POV-Ray : Newsgroups : povray.beta-test : Full area lighting in next beta : Re: Full area lighting in next beta Server Time
29 Jul 2024 00:26:24 EDT (-0400)
  Re: Full area lighting in next beta  
From: Trevor G Quayle
Date: 6 Nov 2007 16:35:00
Message: <web.4730ddf31489f6c8c150d4c10@news.povray.org>
Warp <war### [at] tagpovrayorg> wrote:
> Trevor G Quayle <Tin### [at] hotmailcom> wrote:
> > Unfortuneately image_map can't be declared explicitly like:
> > #declare A=image_map{jpg "MyImage.jpg"} so using it this way would require it to
> > be applied to something (mind you it could be just a dummy pigment, but this
> > seems un-neat to me).
>
>   It's perfectly possible and in fact quite easy to do something like this:
>
> #declare Im = pigment { image_map { jpg "MyImage" } };
> #declare R = max_extent(Im);
>
> and then R.x would be the width of the image and R.y the height.
>
>   (I actually went ahead and implemented this just to see if it would work,
> and it worked like a charm.)
>
>   The only question is whether max_extent() is the suitable function for
> this.
>
>   It has been suggested that image_width, when used as a function (and given
> the image map pigment identifier as parameter) would return the width of the
> image, and likewise image_height the height, but I'm not completely sure how
> trivial this is to implement in the parser because these keywords are already
> used a float identifiers.
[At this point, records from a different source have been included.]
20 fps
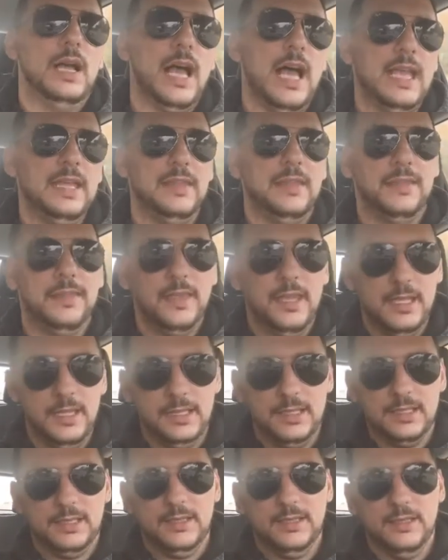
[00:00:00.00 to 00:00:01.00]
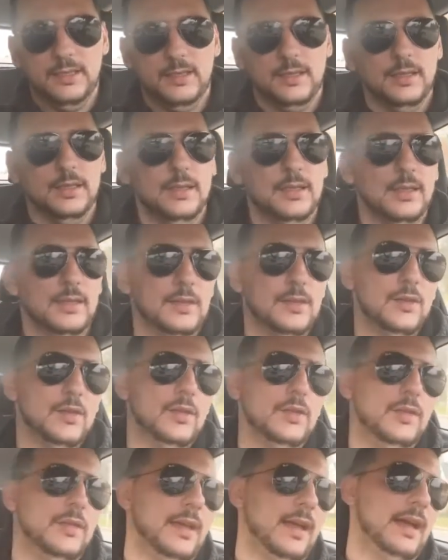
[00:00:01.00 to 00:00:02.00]
I think
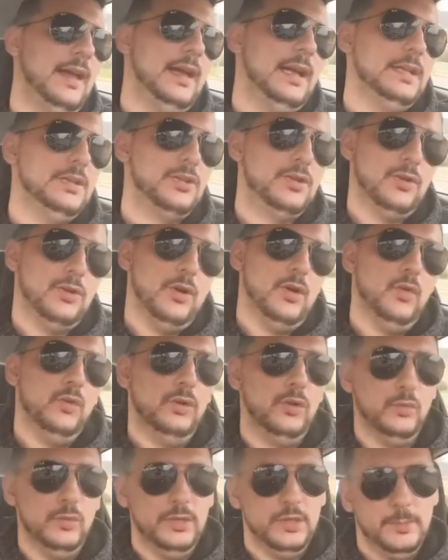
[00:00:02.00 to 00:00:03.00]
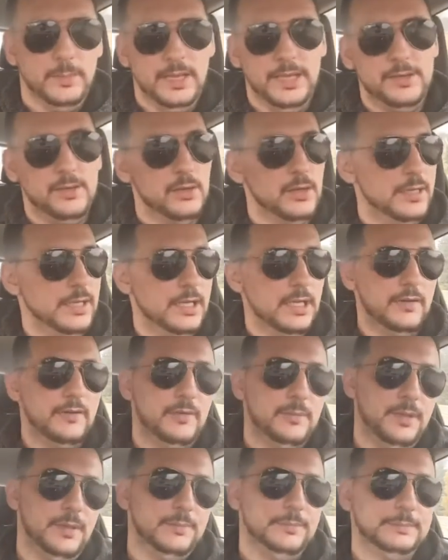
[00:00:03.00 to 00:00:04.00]
that Trudeau will win a minority
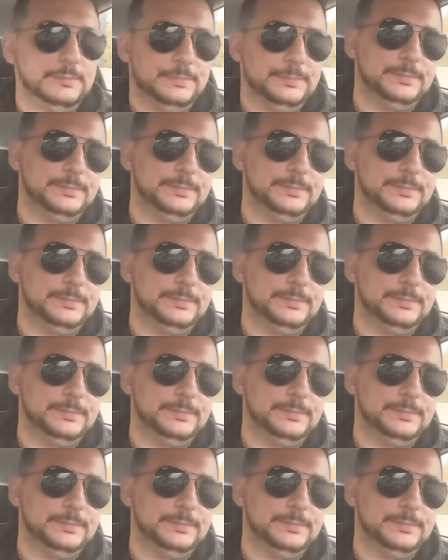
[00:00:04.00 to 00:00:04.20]
government,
It would mean that when parsing these keywords the
> parser would have to look for an optional opening parenthesis after it, and
> if it appears, behave differently. I haven't yet looked, but my past
> experience in trying this "check for an optional syntax element" with the
> current parser has been daunting. (More precisely, I tried to implement
> concatenation of strings using the + operator. I hit a wall.)
>
>   (max_extent() doesn't have this problem because it's already a float
> function, and thus it's simply a question of checking the type of the
> parameter. This is very trivial to implement in the parser.)
>
> --
>                                                           - Warp

I like the way you've shown it.  Would it not be cleaner to do it direectly with
out the dummy pigment?
#declare R = max_extent(jpg "MyImage");

I think this would be more inuitive.  Or is this more difficult to implement?